Au-delà de l’aspect clinique, le laboratoire mène également des recherches fondamentales sur les effets des traitements sur la fertilité. « Nous étudions comment les chimiothérapies et les nouvelles thérapies peuvent affecter la fertilité, en particulier au niveau des ovaires. Il s'agit d’un axe de recherche majeur, car il y a une forte évolution dans les traitements contre le cancer », précise Isabelle Demeestere. Ces recherches ne se limitent pas aux traitements contre le cancer ; elles visent également à mieux comprendre les facteurs qui influencent la fertilité de manière générale.
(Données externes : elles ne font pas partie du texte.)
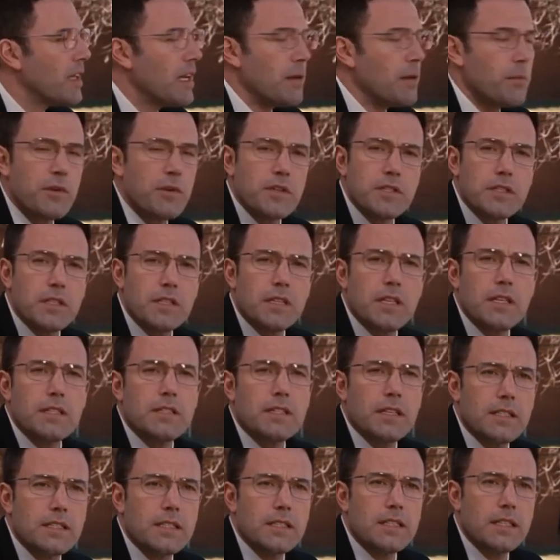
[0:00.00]
of Labor
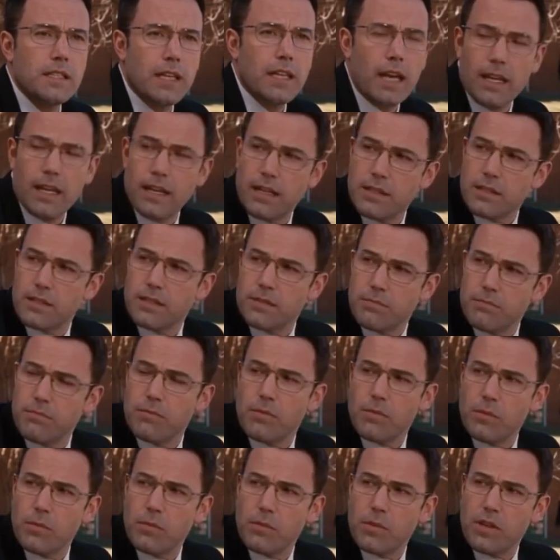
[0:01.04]
statistics indicate it's
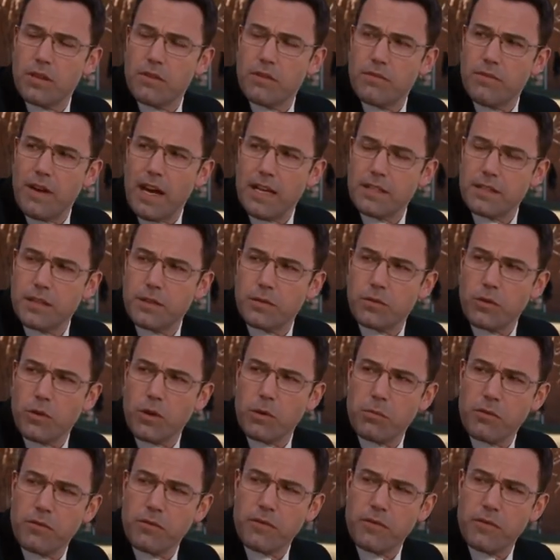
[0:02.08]
one of the fastest growing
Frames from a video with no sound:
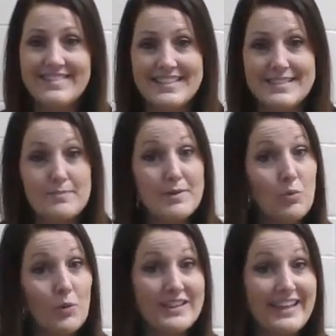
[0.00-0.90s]
That doesn't
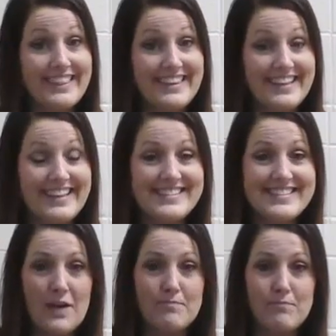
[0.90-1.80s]
mean point like this,
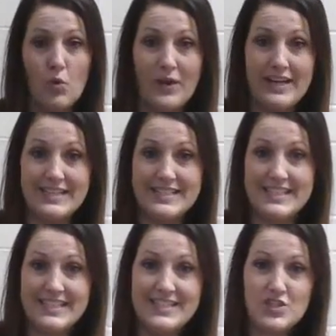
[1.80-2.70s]
point.
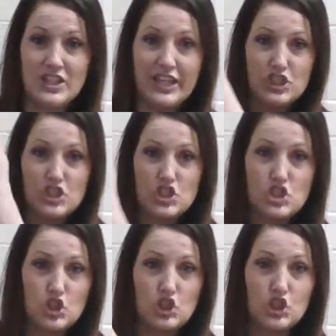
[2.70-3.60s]
So like a
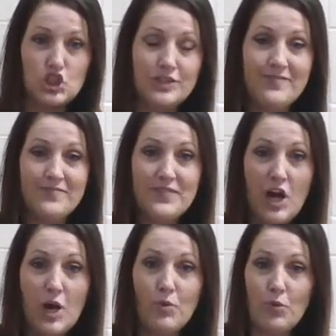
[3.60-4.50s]
circle,
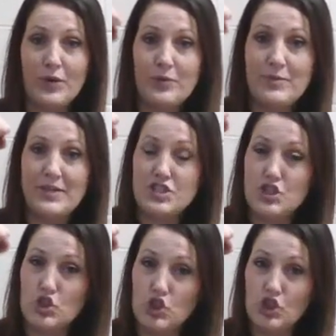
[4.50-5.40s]
a point would be a
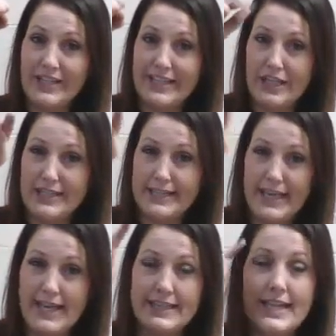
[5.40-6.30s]
circle like on
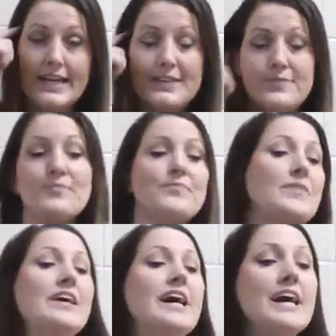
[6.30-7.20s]
a
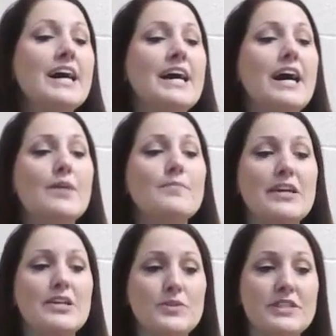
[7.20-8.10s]
line.
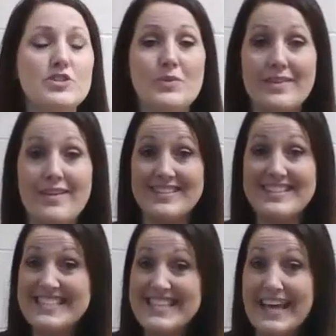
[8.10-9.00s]
Next one, let's do a
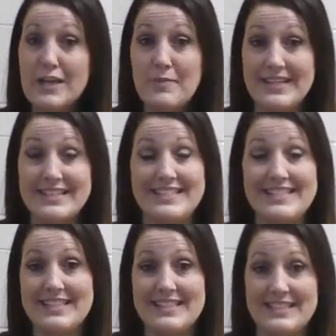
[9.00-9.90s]
line segment.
Un avenir à construire après la guérison

Avec les progrès en oncologie, de plus en plus de patients survivent à leur cancer. Cette évolution pose la question de leur qualité de vie post-cancer. « Aujourd’hui, 80 à 90 % des jeunes patients atteints de cancer survivent, ce qui fait d’eux une part importante de la population. Il est donc essentiel d’assurer une prise en charge adaptée pour leur offrir une qualité de vie optimale », explique Isabelle Demeestere.

Dans cette perspective, plusieurs projets de recherche, en collaboration avec l’École de Santé publique, le Pôle Santé de l’ULB et le HUB, ainsi qu’au niveau européen, sont en cours. « Les problématiques sexuelles et de fertilité ne peuvent être dissociées des enjeux personnels et professionnels, comme le retour au travail ou la gestion de la dépression. Une prise en charge globale et transdisciplinaire est donc primordiale », ajoute-t-elle.

La double casquette de praticienne et de chercheuse confère à Isabelle Demeestere une vision globale et concrète de son travail. « Les premières patientes que nous avons traitées pour la cryopréservation de tissus ovariens il y a vingt ans, reviennent aujourd’hui pour avoir des enfants. Ce n’est pas juste de la recherche, c’est voir des procédures expérimentales devenir des solutions concrètes et remboursées par l’INAMI. C’est là que l’on mesure tout le sens de notre travail », conclut-elle.